» RECORDS PROVIDED
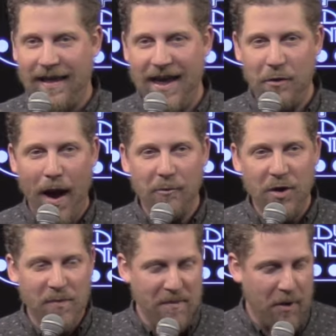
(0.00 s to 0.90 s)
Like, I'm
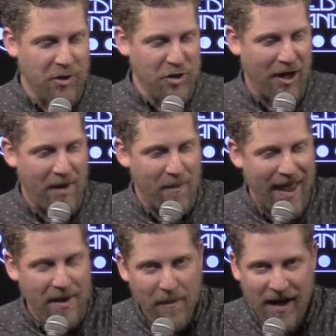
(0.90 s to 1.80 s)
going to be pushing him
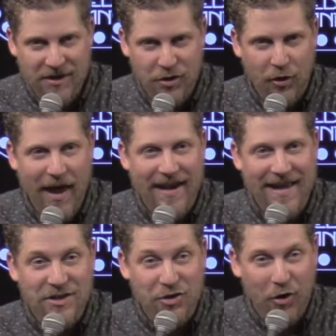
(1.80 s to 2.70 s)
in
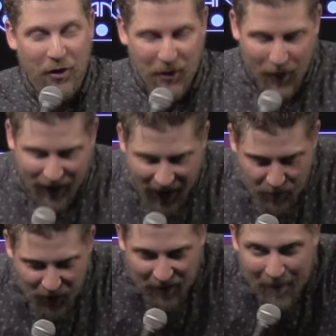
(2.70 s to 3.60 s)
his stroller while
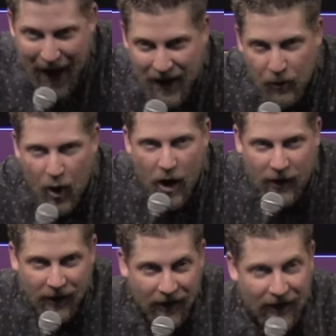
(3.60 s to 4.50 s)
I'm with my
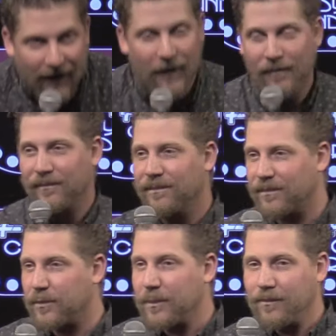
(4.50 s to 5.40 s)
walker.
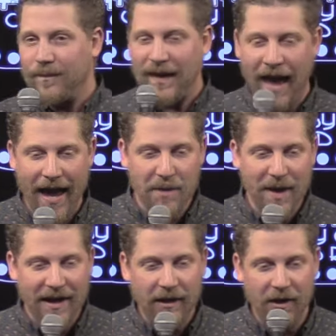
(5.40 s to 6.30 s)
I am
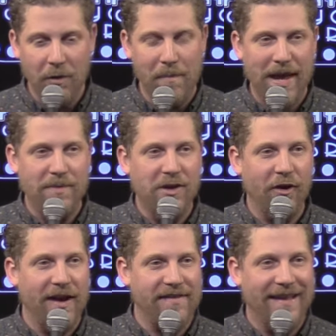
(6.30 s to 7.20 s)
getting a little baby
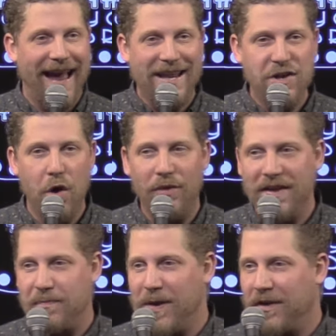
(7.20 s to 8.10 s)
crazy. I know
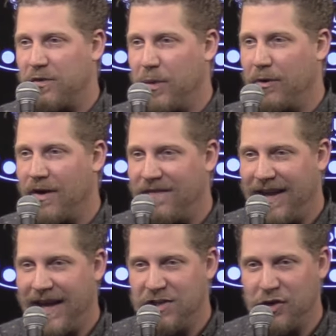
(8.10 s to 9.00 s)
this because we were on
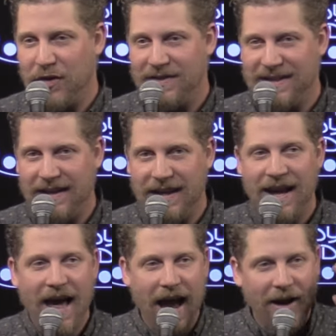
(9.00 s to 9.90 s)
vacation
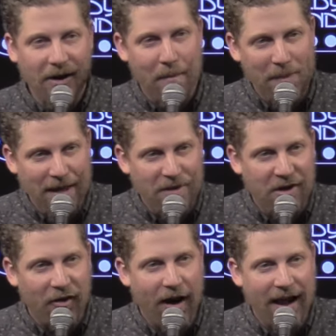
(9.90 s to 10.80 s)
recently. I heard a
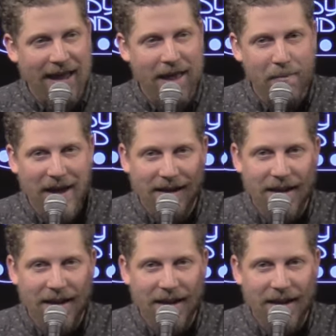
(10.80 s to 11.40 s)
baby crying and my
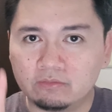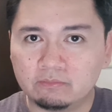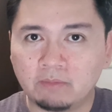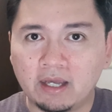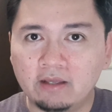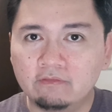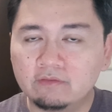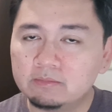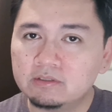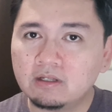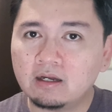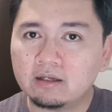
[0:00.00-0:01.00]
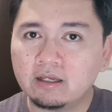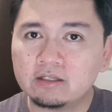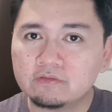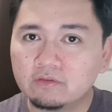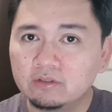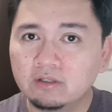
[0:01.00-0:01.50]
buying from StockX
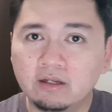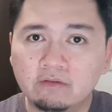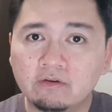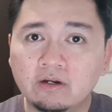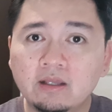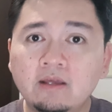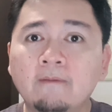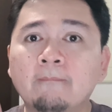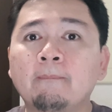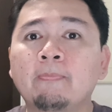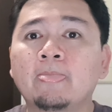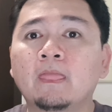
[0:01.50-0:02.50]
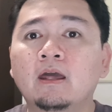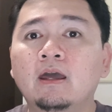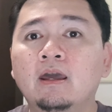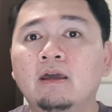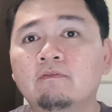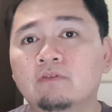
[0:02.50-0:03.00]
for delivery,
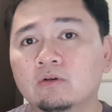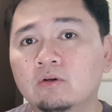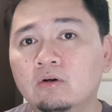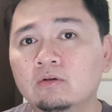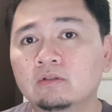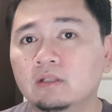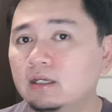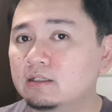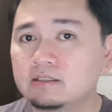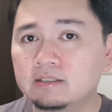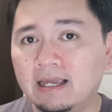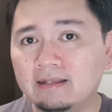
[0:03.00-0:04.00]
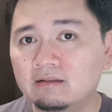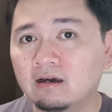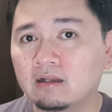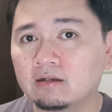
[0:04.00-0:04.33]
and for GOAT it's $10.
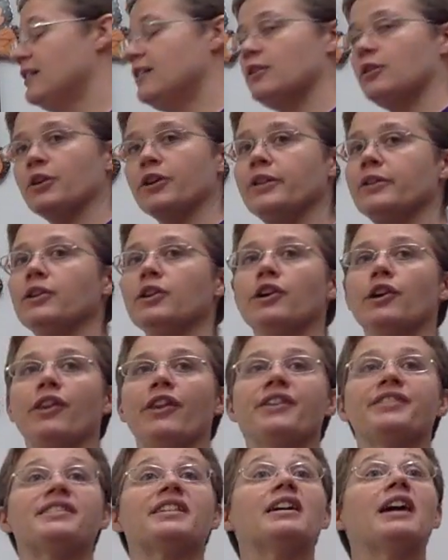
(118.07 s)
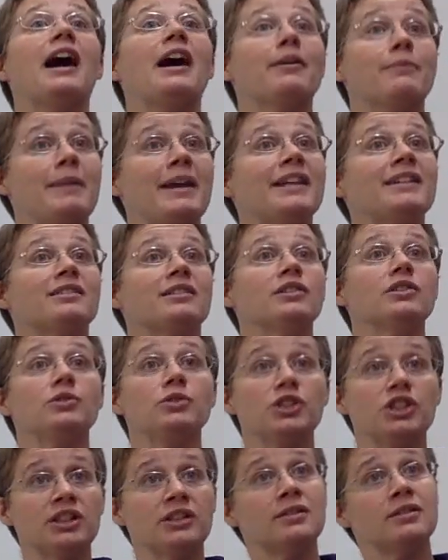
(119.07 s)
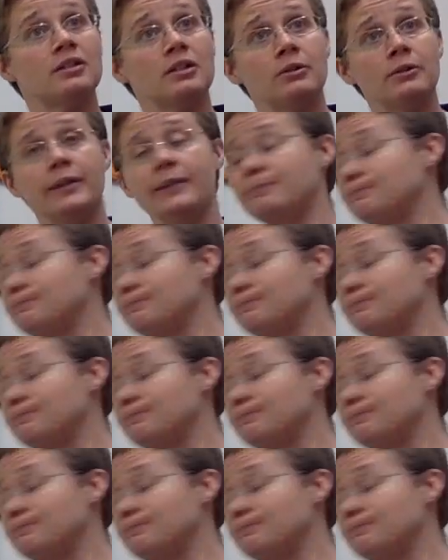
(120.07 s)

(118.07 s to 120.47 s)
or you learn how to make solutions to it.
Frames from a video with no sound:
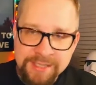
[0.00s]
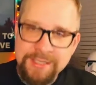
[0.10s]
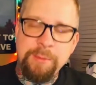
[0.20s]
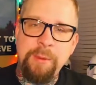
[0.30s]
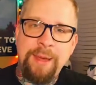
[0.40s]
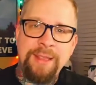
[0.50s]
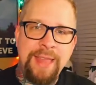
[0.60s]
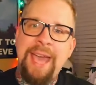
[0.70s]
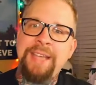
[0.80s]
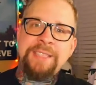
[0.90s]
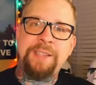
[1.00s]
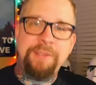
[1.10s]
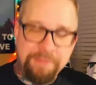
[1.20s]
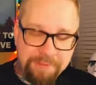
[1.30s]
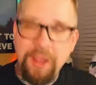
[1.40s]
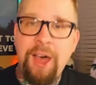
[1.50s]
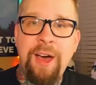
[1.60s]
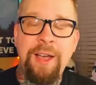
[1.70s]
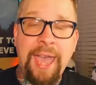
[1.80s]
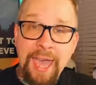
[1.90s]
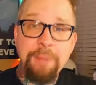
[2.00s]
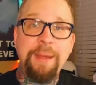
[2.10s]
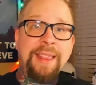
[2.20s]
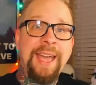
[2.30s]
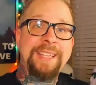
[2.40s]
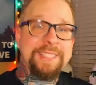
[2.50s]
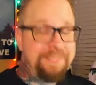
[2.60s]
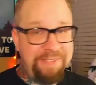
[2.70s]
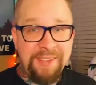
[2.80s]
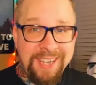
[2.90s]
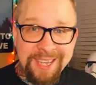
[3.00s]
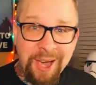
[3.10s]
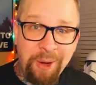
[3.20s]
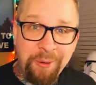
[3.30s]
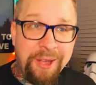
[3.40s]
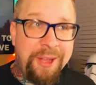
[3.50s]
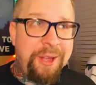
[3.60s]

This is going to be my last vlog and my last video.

» ASSIGNED TASK
When you print the entries, keep every line exactly as it is and drop the pictures.

» EXERCISE SOLUTION
(0.00 s to 0.90 s)
Like, I'm
(0.90 s to 1.80 s)
going to be pushing him
(1.80 s to 2.70 s)
in
(2.70 s to 3.60 s)
his stroller while
(3.60 s to 4.50 s)
I'm with my
(4.50 s to 5.40 s)
walker.
(5.40 s to 6.30 s)
I am
(6.30 s to 7.20 s)
getting a little baby
(7.20 s to 8.10 s)
crazy. I know
(8.10 s to 9.00 s)
this because we were on
(9.00 s to 9.90 s)
vacation
(9.90 s to 10.80 s)
recently. I heard a
(10.80 s to 11.40 s)
baby crying and my
[0:00.00-0:01.00]
[0:01.00-0:01.50]
buying from StockX
[0:01.50-0:02.50]
[0:02.50-0:03.00]
for delivery,
[0:03.00-0:04.00]
[0:04.00-0:04.33]
and for GOAT it's $10.
(118.07 s)
(119.07 s)
(120.07 s)

(118.07 s to 120.47 s)
or you learn how to make solutions to it.
Frames from a video with no sound:
[0.00s]
[0.10s]
[0.20s]
[0.30s]
[0.40s]
[0.50s]
[0.60s]
[0.70s]
[0.80s]
[0.90s]
[1.00s]
[1.10s]
[1.20s]
[1.30s]
[1.40s]
[1.50s]
[1.60s]
[1.70s]
[1.80s]
[1.90s]
[2.00s]
[2.10s]
[2.20s]
[2.30s]
[2.40s]
[2.50s]
[2.60s]
[2.70s]
[2.80s]
[2.90s]
[3.00s]
[3.10s]
[3.20s]
[3.30s]
[3.40s]
[3.50s]
[3.60s]

This is going to be my last vlog and my last video.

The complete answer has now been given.